Lynch era más que un aventurero. Se sentía atraído tanto por la investigación intelectual como por las proezas físicas, y confiaba en arrojar luz con sus indagaciones sobre temas poco conocidos. Con frecuencia pasaba meses encerrado en la biblioteca investigando sobre algún tema. Se había aventurado, por ejemplo, a buscar las fuentes del Amazonas y había encontrado una colonia de menonitas que vivían en el desierto boliviano. Pero nunca había topado con un caso como el del coronel Fawcett.

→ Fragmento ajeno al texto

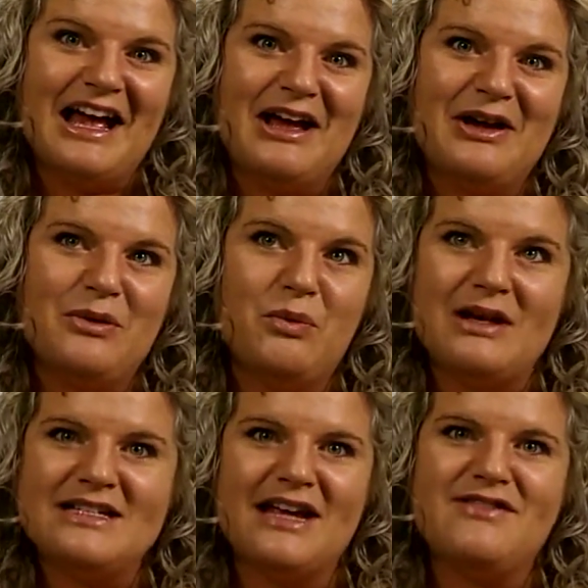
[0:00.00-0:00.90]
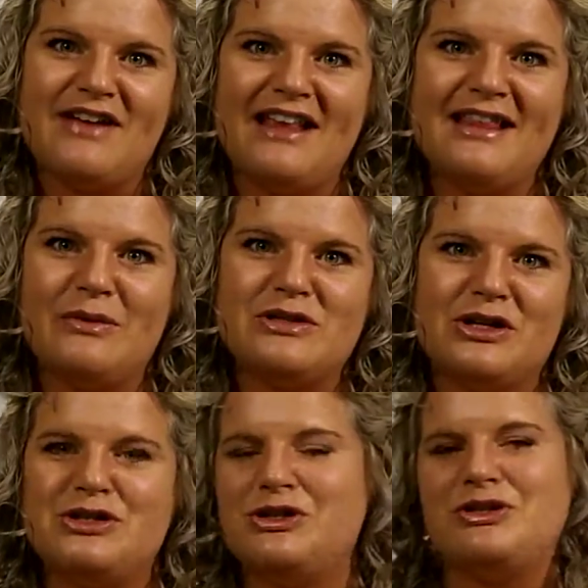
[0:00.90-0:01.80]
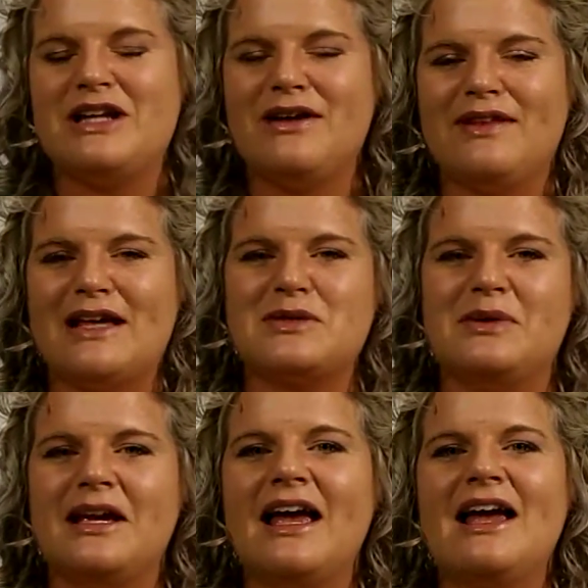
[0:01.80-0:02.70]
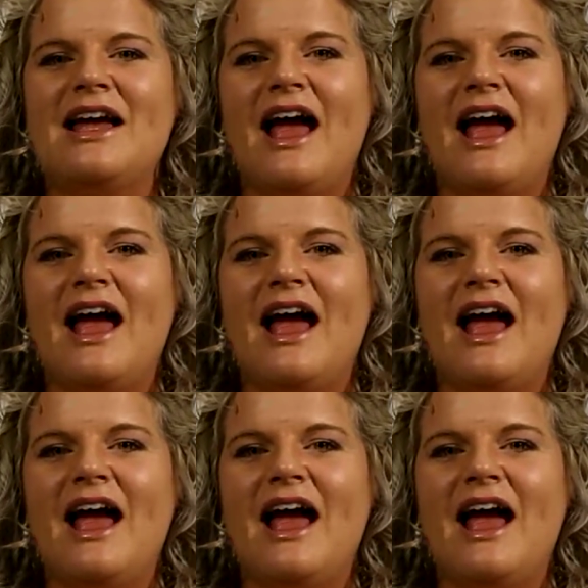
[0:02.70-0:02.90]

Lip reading: one-day event that was on Tuesday of last week,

Las partidas expedicionarias anteriores no solo no habían hallado pista alguna sobre lo ocurrido a Fawcett -todas habían desaparecido, convirtiéndose ellas mismas en un misterio-, sino que tampoco ninguna había desentrañado lo que Lynch consideraba el mayor enigma de todos: Z. De hecho, Lynch descubrió que, a diferencia de otros exploradores desaparecidos -como Amelia Earhart, que desapareció en 1937 mientras intentaba dar la vuelta al mundo pilotando un avión-, Fawcett había imposibilitado el rastreo de su ruta. La había mantenido tan en secreto que incluso ocultó detalles cruciales a su esposa, Nina, según confesó ella misma. Lynch estudió antiguos artículos periodísticos, pero apenas halló en ellos claves tangibles. Más tarde encontró una copia (con la esquina de algunas páginas doblada) de Exploration Fawcett [A través de la selva amazónica], una recopilación de escritos del explorador editados por su otro hijo, Brian, y publicados en 1953. (Ernest Hemingway conservaba un ejemplar en su biblioteca personal.) El libro resultó contener uno de los pocos indicios del trayecto definitivo del coronel, pues citaba como palabras de Fawcett: «Nuestra ruta partirá del Dead Horse Camp [Campamento del Caballo Muerto], a 11°43' sur y 54°35' oeste, donde mi caballo murió en 1921».8 Aunque las coordenadas indicaban tan solo el punto de partida, Lynch las introdujo en su GPS. Este señalizó un punto situado en la cuenca meridional del Amazonas, en el Mato Grosso -cuyo nombre significa «bosque denso»-, un estado brasileño más grande que Francia y Gran Bretaña juntas. Llegar al Dead Horse Camp requeriría cruzar parte de la jungla más inaccesible del Amazonas, e implicaría a la vez acceder a territorios controlados por tribus indígenas que se habían instalado en la espesura de la selva y custodiaban sus tierras con fiereza.